» **Activity**
Write out the lines below once more, exactly as they appear. Do not include pictures.

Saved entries
= Beginning of Section =

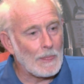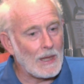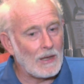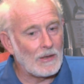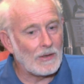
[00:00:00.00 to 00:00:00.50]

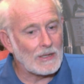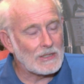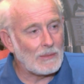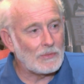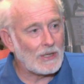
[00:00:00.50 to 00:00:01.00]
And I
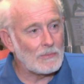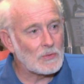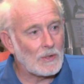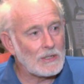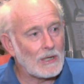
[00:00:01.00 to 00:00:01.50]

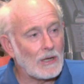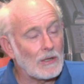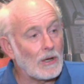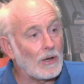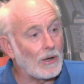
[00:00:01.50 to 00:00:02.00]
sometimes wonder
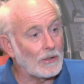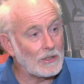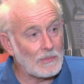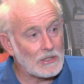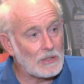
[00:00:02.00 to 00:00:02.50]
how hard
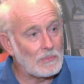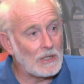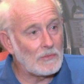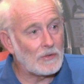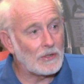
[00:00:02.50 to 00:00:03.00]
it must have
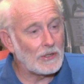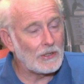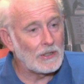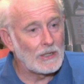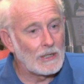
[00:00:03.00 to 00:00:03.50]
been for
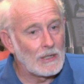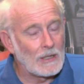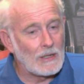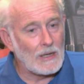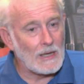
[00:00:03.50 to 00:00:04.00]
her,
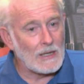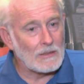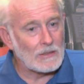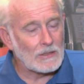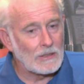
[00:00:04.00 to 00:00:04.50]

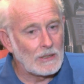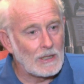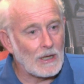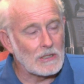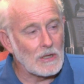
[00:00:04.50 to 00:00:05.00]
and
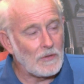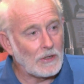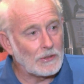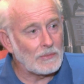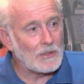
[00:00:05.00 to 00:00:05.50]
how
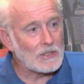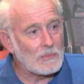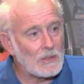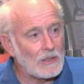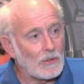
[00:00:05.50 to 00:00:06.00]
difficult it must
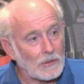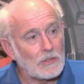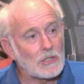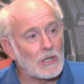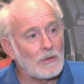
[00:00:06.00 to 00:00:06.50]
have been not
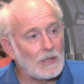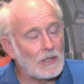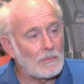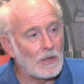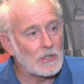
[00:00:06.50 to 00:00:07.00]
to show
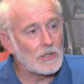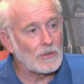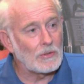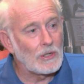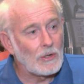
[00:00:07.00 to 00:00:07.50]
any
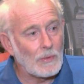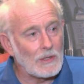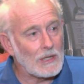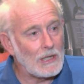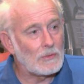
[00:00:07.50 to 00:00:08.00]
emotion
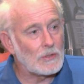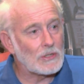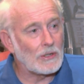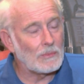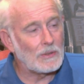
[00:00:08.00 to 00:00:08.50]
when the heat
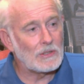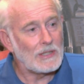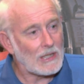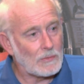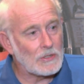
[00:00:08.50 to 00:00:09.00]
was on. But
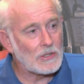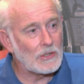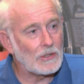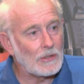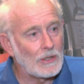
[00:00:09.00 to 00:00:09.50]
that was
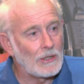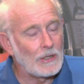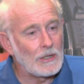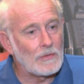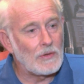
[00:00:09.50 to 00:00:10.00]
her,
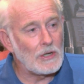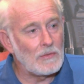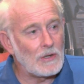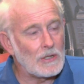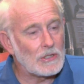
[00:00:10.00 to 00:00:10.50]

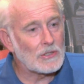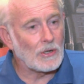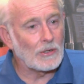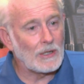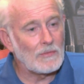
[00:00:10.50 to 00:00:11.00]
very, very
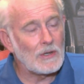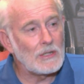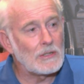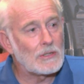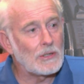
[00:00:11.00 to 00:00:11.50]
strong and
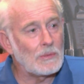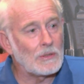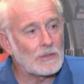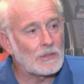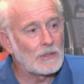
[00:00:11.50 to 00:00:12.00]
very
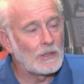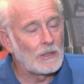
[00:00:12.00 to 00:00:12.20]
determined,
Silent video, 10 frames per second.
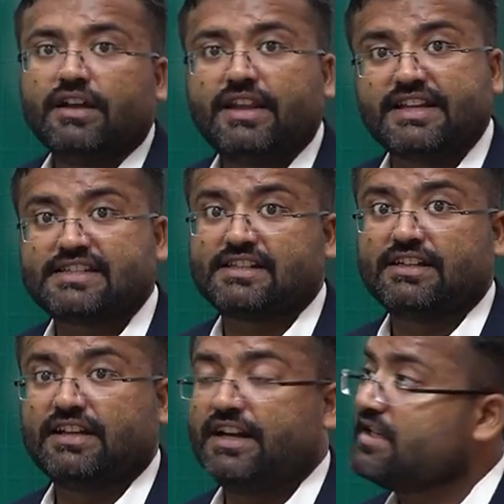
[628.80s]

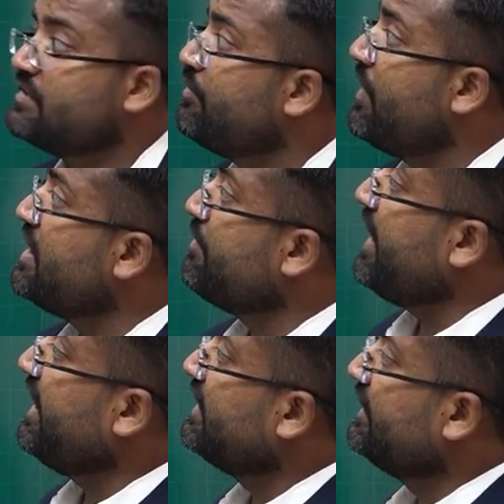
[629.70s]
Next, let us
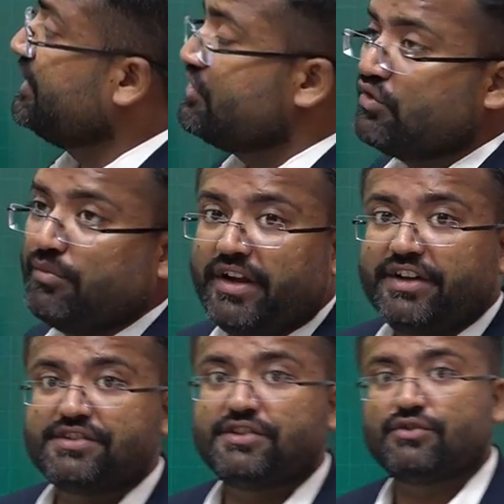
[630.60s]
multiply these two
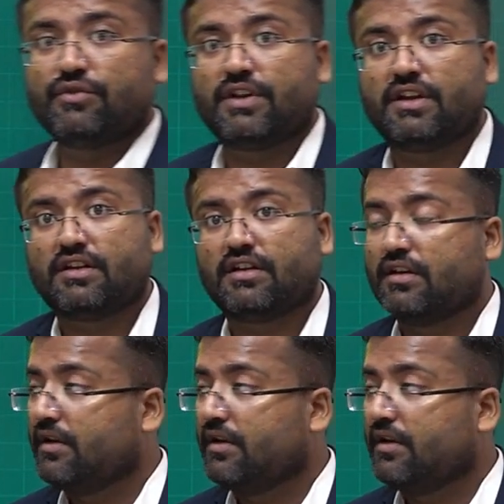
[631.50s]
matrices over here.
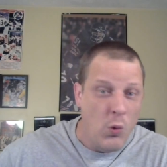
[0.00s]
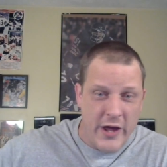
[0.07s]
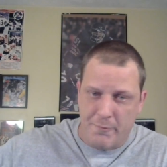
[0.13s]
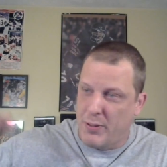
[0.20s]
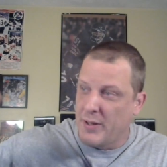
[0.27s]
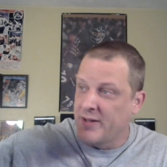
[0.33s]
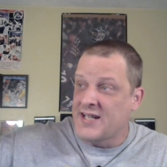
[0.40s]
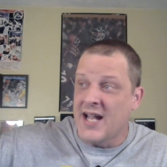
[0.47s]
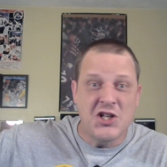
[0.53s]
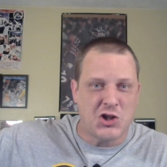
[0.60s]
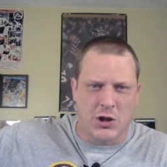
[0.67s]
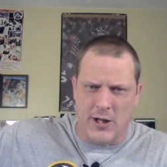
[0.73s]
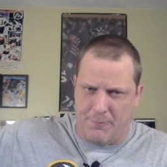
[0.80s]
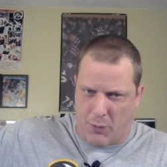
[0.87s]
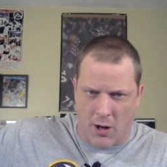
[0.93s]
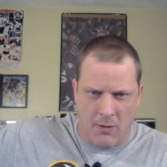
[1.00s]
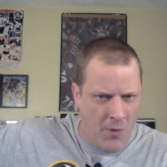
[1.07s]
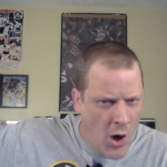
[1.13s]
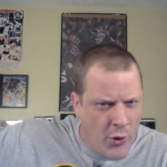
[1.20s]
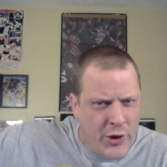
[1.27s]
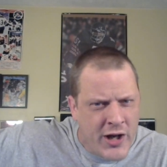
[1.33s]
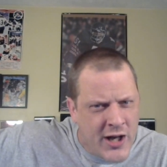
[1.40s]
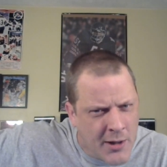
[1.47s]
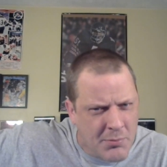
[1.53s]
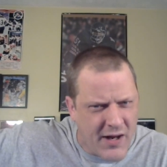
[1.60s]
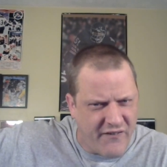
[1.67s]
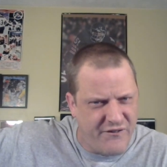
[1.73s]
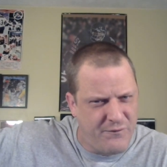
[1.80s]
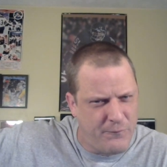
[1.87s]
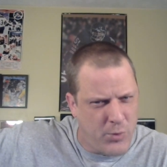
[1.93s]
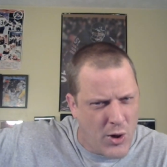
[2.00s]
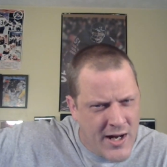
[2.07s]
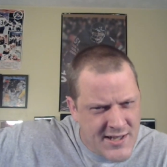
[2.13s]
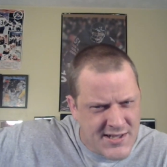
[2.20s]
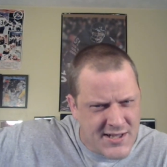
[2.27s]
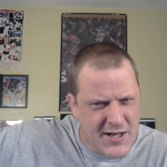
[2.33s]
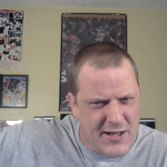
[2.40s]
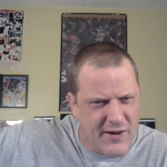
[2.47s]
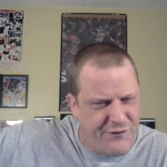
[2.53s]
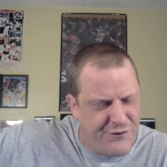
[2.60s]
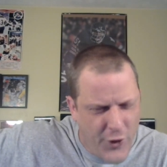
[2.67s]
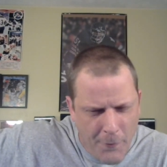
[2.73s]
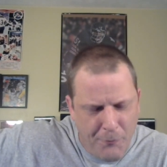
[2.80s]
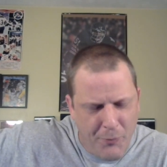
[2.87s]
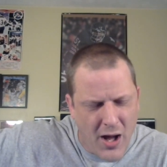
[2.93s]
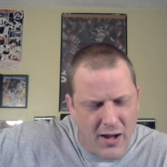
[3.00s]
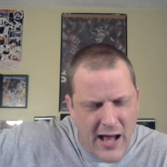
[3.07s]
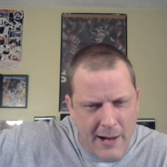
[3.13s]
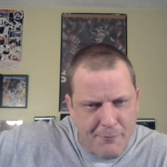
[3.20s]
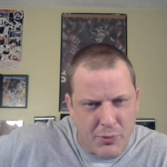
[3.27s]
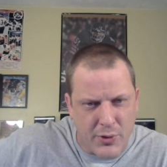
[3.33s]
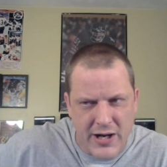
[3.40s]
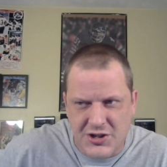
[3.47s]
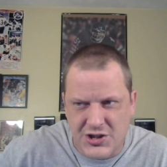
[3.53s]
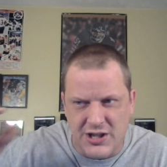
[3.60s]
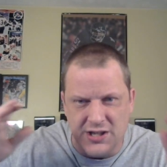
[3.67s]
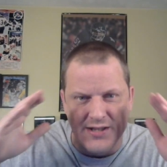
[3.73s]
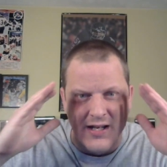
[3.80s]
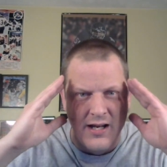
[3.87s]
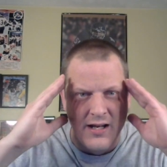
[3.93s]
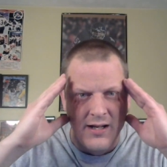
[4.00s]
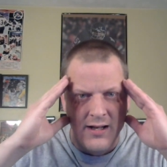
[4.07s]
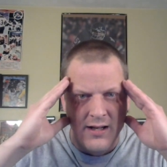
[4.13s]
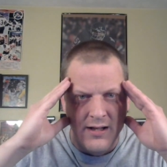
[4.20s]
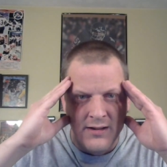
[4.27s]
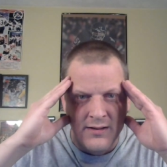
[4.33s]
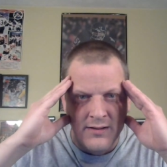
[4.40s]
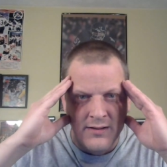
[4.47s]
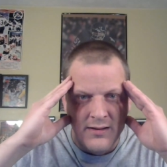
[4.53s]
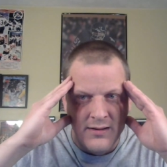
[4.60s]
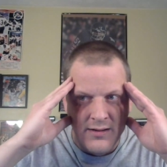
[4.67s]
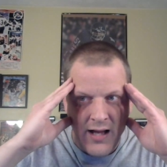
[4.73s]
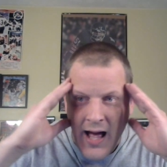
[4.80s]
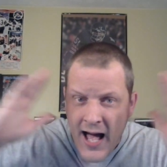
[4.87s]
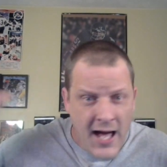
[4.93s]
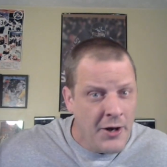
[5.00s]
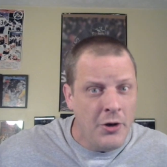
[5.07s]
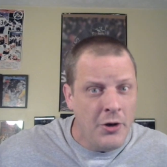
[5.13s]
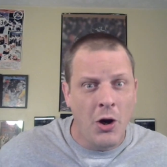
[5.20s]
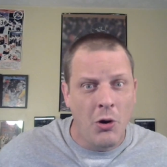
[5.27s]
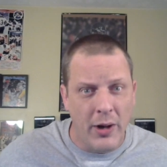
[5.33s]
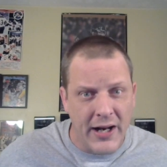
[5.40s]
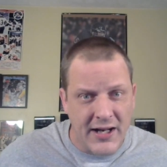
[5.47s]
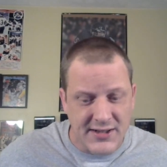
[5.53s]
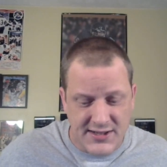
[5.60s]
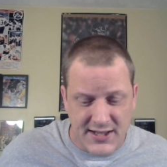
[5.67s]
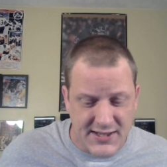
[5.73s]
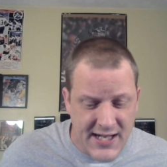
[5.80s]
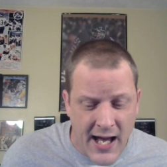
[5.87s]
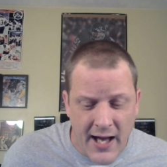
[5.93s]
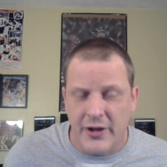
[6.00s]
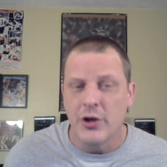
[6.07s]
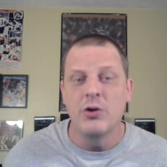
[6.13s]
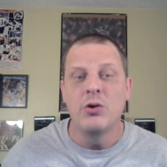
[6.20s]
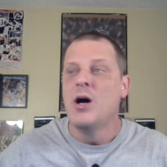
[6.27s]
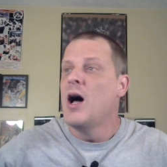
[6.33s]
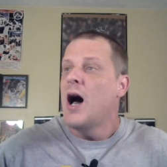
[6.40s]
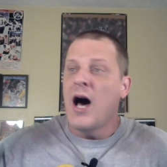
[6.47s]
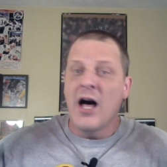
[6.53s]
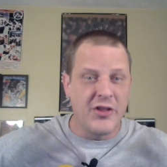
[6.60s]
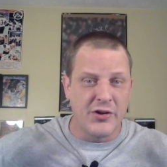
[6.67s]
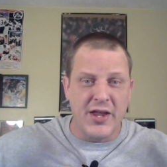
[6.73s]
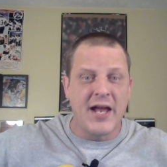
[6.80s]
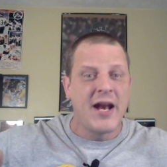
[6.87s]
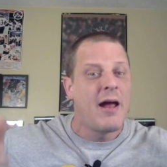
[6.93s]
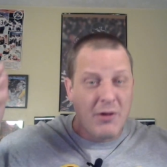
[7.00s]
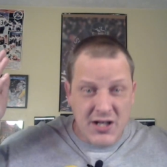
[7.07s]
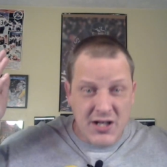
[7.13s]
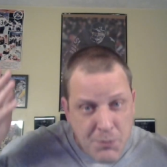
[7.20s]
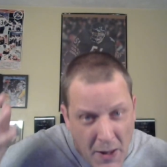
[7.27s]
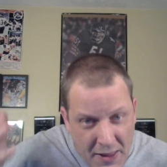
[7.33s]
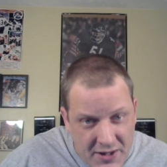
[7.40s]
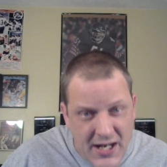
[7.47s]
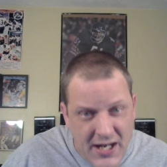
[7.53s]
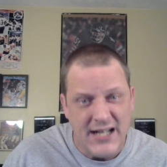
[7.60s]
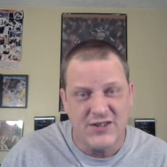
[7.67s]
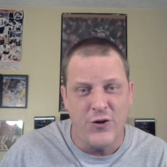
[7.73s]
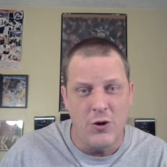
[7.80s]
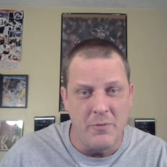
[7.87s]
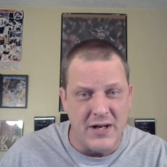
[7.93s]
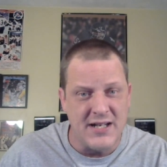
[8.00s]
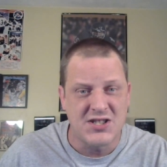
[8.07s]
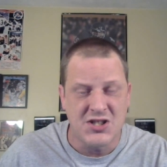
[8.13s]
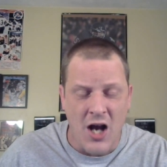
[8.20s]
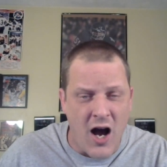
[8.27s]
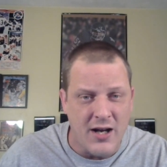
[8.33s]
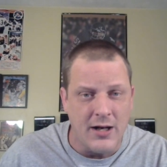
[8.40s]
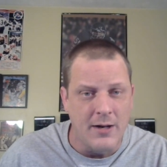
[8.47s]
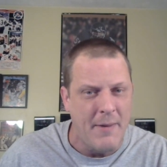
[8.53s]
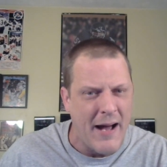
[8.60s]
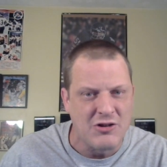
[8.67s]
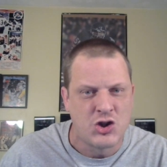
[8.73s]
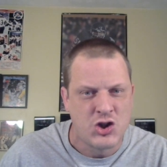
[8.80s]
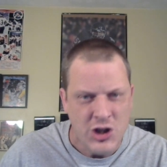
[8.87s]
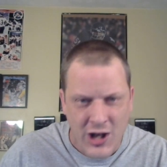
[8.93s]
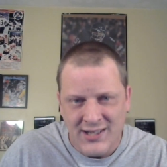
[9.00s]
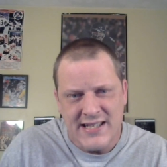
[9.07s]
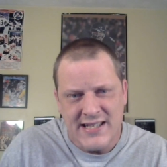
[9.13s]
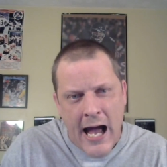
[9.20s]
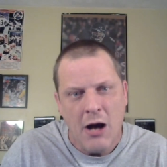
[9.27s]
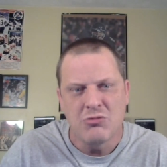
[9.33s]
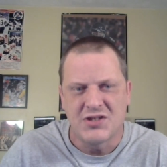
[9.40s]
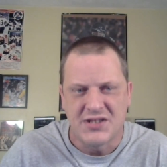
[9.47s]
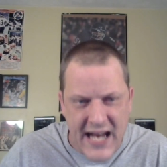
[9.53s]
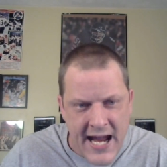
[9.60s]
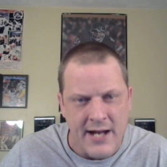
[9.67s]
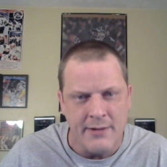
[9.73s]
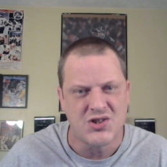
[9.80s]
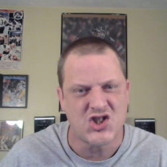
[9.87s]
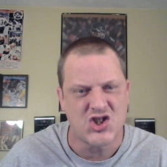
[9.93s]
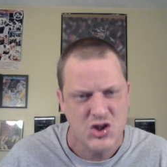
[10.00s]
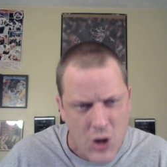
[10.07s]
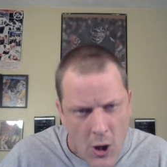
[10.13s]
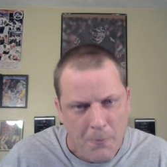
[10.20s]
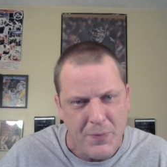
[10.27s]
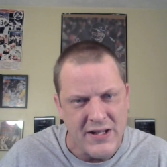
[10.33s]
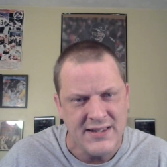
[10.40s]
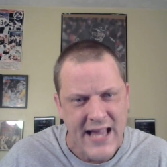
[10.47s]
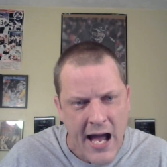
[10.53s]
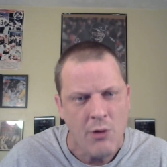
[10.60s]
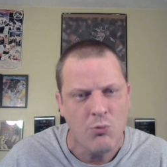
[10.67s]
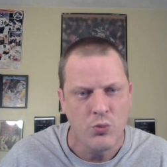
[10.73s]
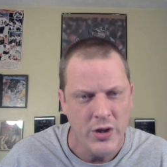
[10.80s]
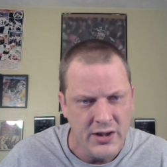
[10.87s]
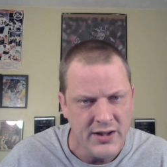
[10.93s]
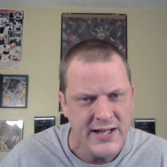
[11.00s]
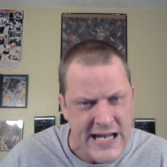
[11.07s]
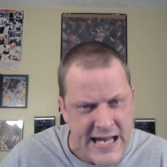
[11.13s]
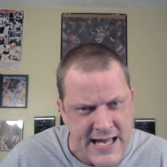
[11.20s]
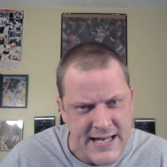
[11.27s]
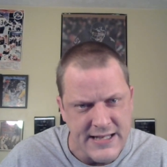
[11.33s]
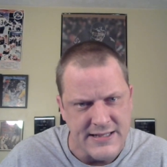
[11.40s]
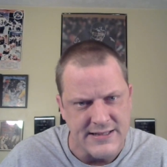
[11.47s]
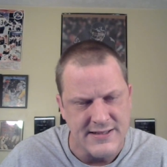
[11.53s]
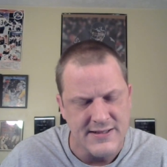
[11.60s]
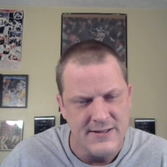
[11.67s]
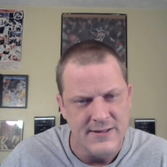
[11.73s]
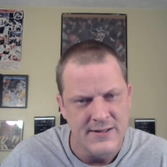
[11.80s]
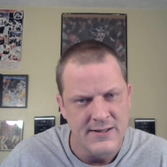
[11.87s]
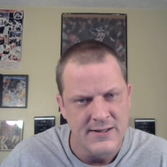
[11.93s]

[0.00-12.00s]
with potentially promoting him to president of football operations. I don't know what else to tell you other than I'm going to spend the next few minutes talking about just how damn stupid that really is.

= End of Section =

» **The answer**
[00:00:00.00 to 00:00:00.50]

[00:00:00.50 to 00:00:01.00]
And I
[00:00:01.00 to 00:00:01.50]

[00:00:01.50 to 00:00:02.00]
sometimes wonder
[00:00:02.00 to 00:00:02.50]
how hard
[00:00:02.50 to 00:00:03.00]
it must have
[00:00:03.00 to 00:00:03.50]
been for
[00:00:03.50 to 00:00:04.00]
her,
[00:00:04.00 to 00:00:04.50]

[00:00:04.50 to 00:00:05.00]
and
[00:00:05.00 to 00:00:05.50]
how
[00:00:05.50 to 00:00:06.00]
difficult it must
[00:00:06.00 to 00:00:06.50]
have been not
[00:00:06.50 to 00:00:07.00]
to show
[00:00:07.00 to 00:00:07.50]
any
[00:00:07.50 to 00:00:08.00]
emotion
[00:00:08.00 to 00:00:08.50]
when the heat
[00:00:08.50 to 00:00:09.00]
was on. But
[00:00:09.00 to 00:00:09.50]
that was
[00:00:09.50 to 00:00:10.00]
her,
[00:00:10.00 to 00:00:10.50]

[00:00:10.50 to 00:00:11.00]
very, very
[00:00:11.00 to 00:00:11.50]
strong and
[00:00:11.50 to 00:00:12.00]
very
[00:00:12.00 to 00:00:12.20]
determined,
Silent video, 10 frames per second.
[628.80s]

[629.70s]
Next, let us
[630.60s]
multiply these two
[631.50s]
matrices over here.
[0.00s]
[0.07s]
[0.13s]
[0.20s]
[0.27s]
[0.33s]
[0.40s]
[0.47s]
[0.53s]
[0.60s]
[0.67s]
[0.73s]
[0.80s]
[0.87s]
[0.93s]
[1.00s]
[1.07s]
[1.13s]
[1.20s]
[1.27s]
[1.33s]
[1.40s]
[1.47s]
[1.53s]
[1.60s]
[1.67s]
[1.73s]
[1.80s]
[1.87s]
[1.93s]
[2.00s]
[2.07s]
[2.13s]
[2.20s]
[2.27s]
[2.33s]
[2.40s]
[2.47s]
[2.53s]
[2.60s]
[2.67s]
[2.73s]
[2.80s]
[2.87s]
[2.93s]
[3.00s]
[3.07s]
[3.13s]
[3.20s]
[3.27s]
[3.33s]
[3.40s]
[3.47s]
[3.53s]
[3.60s]
[3.67s]
[3.73s]
[3.80s]
[3.87s]
[3.93s]
[4.00s]
[4.07s]
[4.13s]
[4.20s]
[4.27s]
[4.33s]
[4.40s]
[4.47s]
[4.53s]
[4.60s]
[4.67s]
[4.73s]
[4.80s]
[4.87s]
[4.93s]
[5.00s]
[5.07s]
[5.13s]
[5.20s]
[5.27s]
[5.33s]
[5.40s]
[5.47s]
[5.53s]
[5.60s]
[5.67s]
[5.73s]
[5.80s]
[5.87s]
[5.93s]
[6.00s]
[6.07s]
[6.13s]
[6.20s]
[6.27s]
[6.33s]
[6.40s]
[6.47s]
[6.53s]
[6.60s]
[6.67s]
[6.73s]
[6.80s]
[6.87s]
[6.93s]
[7.00s]
[7.07s]
[7.13s]
[7.20s]
[7.27s]
[7.33s]
[7.40s]
[7.47s]
[7.53s]
[7.60s]
[7.67s]
[7.73s]
[7.80s]
[7.87s]
[7.93s]
[8.00s]
[8.07s]
[8.13s]
[8.20s]
[8.27s]
[8.33s]
[8.40s]
[8.47s]
[8.53s]
[8.60s]
[8.67s]
[8.73s]
[8.80s]
[8.87s]
[8.93s]
[9.00s]
[9.07s]
[9.13s]
[9.20s]
[9.27s]
[9.33s]
[9.40s]
[9.47s]
[9.53s]
[9.60s]
[9.67s]
[9.73s]
[9.80s]
[9.87s]
[9.93s]
[10.00s]
[10.07s]
[10.13s]
[10.20s]
[10.27s]
[10.33s]
[10.40s]
[10.47s]
[10.53s]
[10.60s]
[10.67s]
[10.73s]
[10.80s]
[10.87s]
[10.93s]
[11.00s]
[11.07s]
[11.13s]
[11.20s]
[11.27s]
[11.33s]
[11.40s]
[11.47s]
[11.53s]
[11.60s]
[11.67s]
[11.73s]
[11.80s]
[11.87s]
[11.93s]

[0.00-12.00s]
with potentially promoting him to president of football operations. I don't know what else to tell you other than I'm going to spend the next few minutes talking about just how damn stupid that really is.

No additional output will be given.